§ **EXERCISE INSTRUCTIONS**
The material below holds a span beginning at the line with "[00:03:51.93 to 00:03:52.83]" and ending at the line with "Word for word: I". Quote that span exactly, both ends included, and only that span.

§ **MATERIAL PROVIDED**
- - -

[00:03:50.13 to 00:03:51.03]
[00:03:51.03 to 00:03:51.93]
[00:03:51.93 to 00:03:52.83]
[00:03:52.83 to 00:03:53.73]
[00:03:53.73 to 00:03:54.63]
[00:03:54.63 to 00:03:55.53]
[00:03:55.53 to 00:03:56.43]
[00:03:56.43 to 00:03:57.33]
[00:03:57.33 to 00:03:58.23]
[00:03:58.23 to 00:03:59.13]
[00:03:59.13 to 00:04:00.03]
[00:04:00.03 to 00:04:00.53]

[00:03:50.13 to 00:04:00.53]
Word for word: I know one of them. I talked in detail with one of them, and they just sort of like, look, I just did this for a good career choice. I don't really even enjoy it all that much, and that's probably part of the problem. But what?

- - -

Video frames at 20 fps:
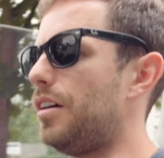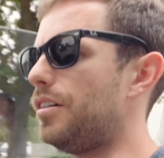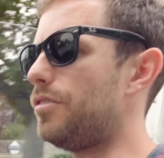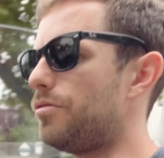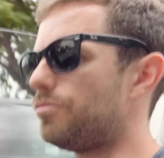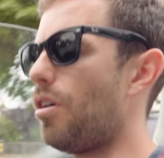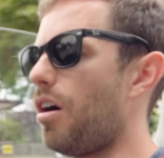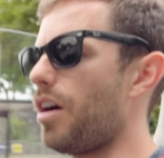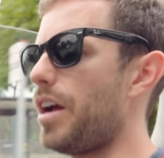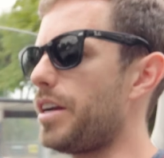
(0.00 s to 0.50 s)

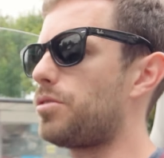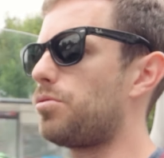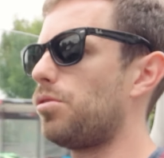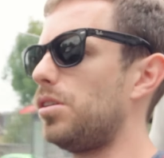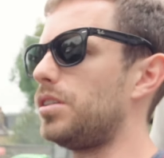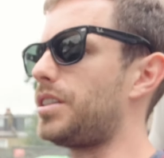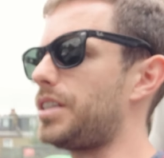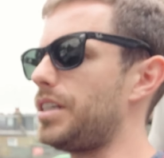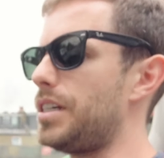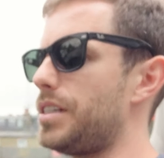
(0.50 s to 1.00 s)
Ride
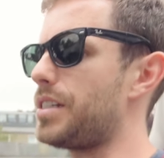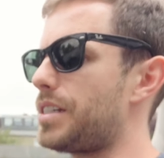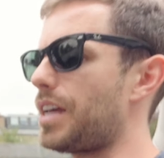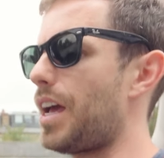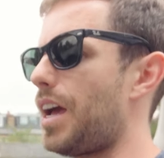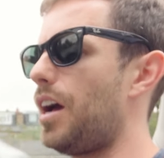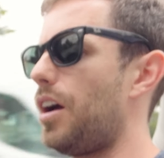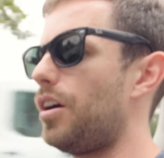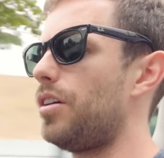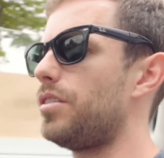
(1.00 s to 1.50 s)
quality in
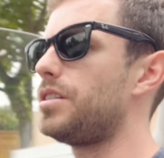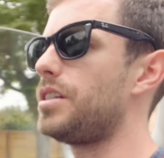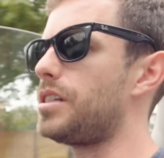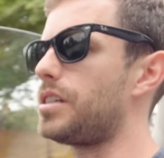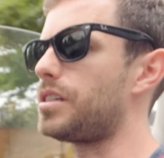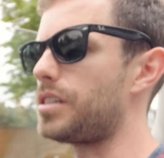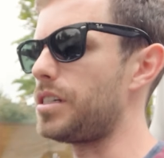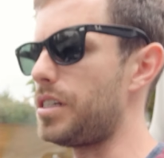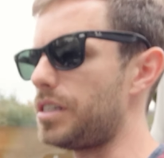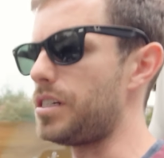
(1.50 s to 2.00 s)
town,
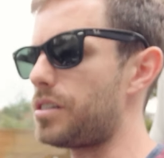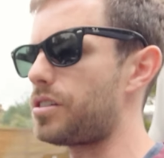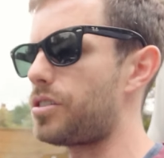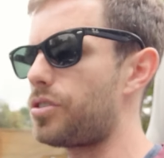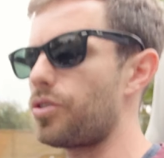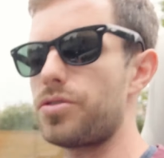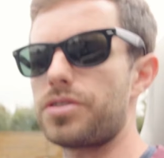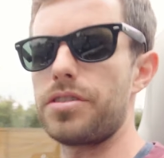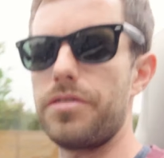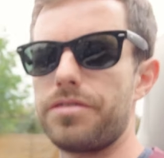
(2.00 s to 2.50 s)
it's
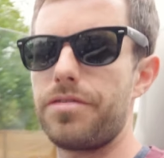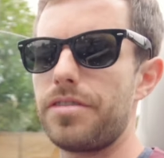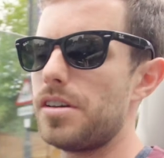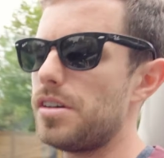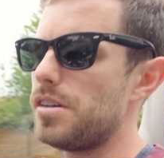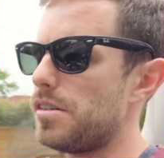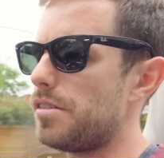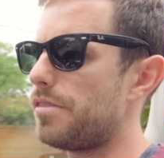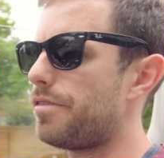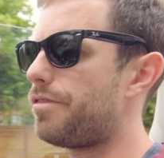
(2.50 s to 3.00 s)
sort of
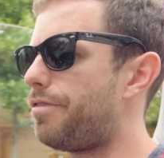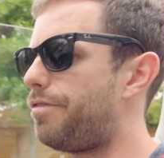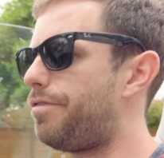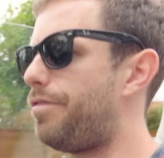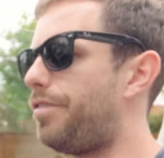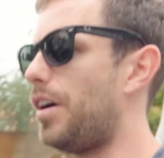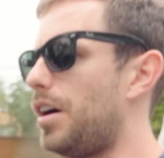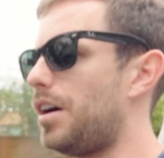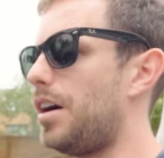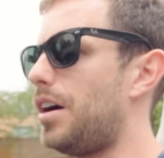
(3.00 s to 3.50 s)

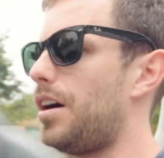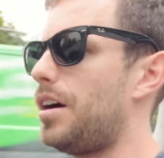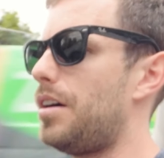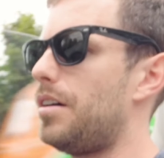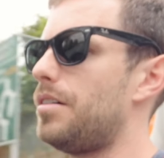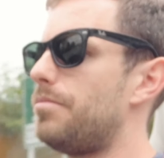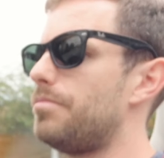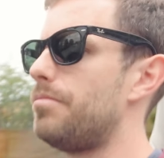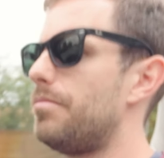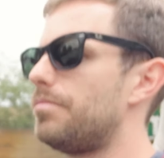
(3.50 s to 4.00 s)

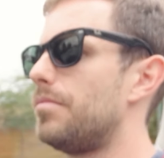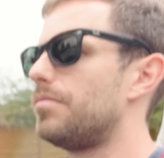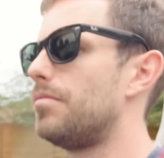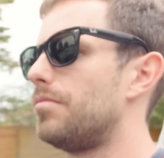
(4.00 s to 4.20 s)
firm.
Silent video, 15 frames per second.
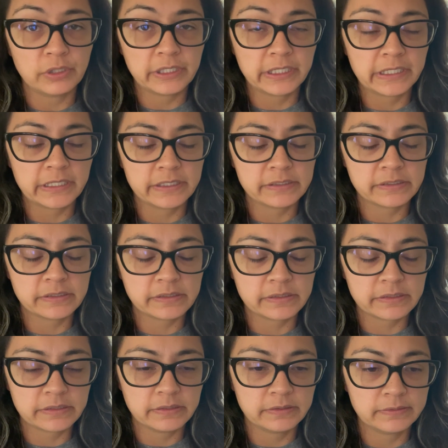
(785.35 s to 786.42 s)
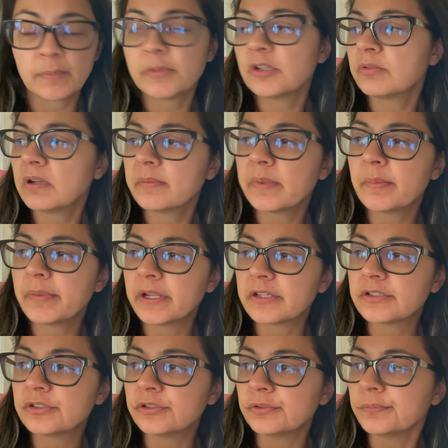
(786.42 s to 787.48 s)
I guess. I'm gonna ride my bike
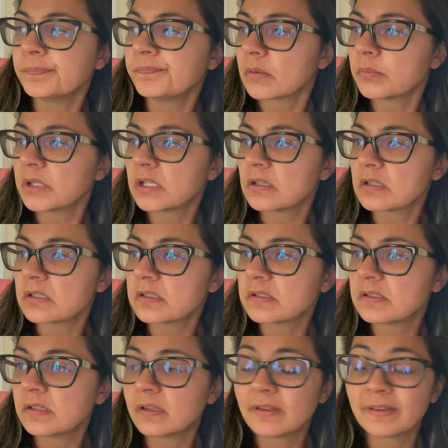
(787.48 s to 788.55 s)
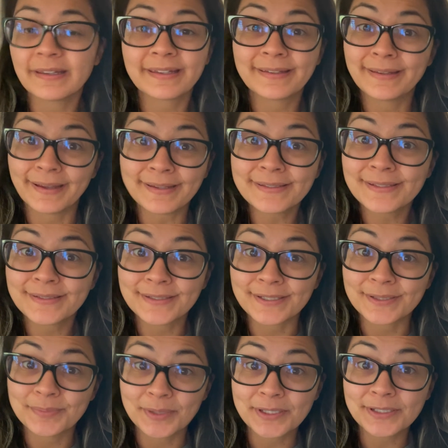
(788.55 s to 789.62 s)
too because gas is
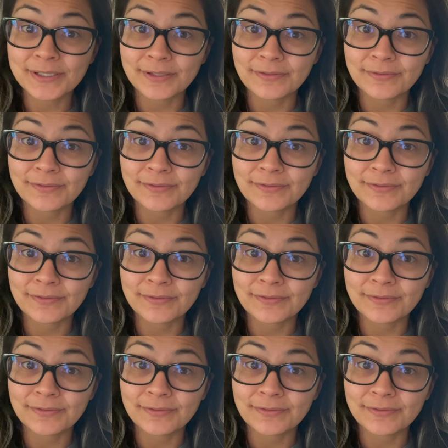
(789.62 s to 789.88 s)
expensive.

- - -

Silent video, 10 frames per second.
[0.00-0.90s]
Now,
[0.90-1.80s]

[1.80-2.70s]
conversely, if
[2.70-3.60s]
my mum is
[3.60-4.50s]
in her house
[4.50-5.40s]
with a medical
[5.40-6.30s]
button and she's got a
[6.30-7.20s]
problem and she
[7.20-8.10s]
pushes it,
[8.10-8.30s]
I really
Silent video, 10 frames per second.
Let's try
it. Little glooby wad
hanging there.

- - -

§ **WRITTEN ANSWER**
[00:03:51.93 to 00:03:52.83]
[00:03:52.83 to 00:03:53.73]
[00:03:53.73 to 00:03:54.63]
[00:03:54.63 to 00:03:55.53]
[00:03:55.53 to 00:03:56.43]
[00:03:56.43 to 00:03:57.33]
[00:03:57.33 to 00:03:58.23]
[00:03:58.23 to 00:03:59.13]
[00:03:59.13 to 00:04:00.03]
[00:04:00.03 to 00:04:00.53]

[00:03:50.13 to 00:04:00.53]
Word for word: I know one of them. I talked in detail with one of them, and they just sort of like, look, I just did this for a good career choice. I don't really even enjoy it all that much, and that's probably part of the problem. But what?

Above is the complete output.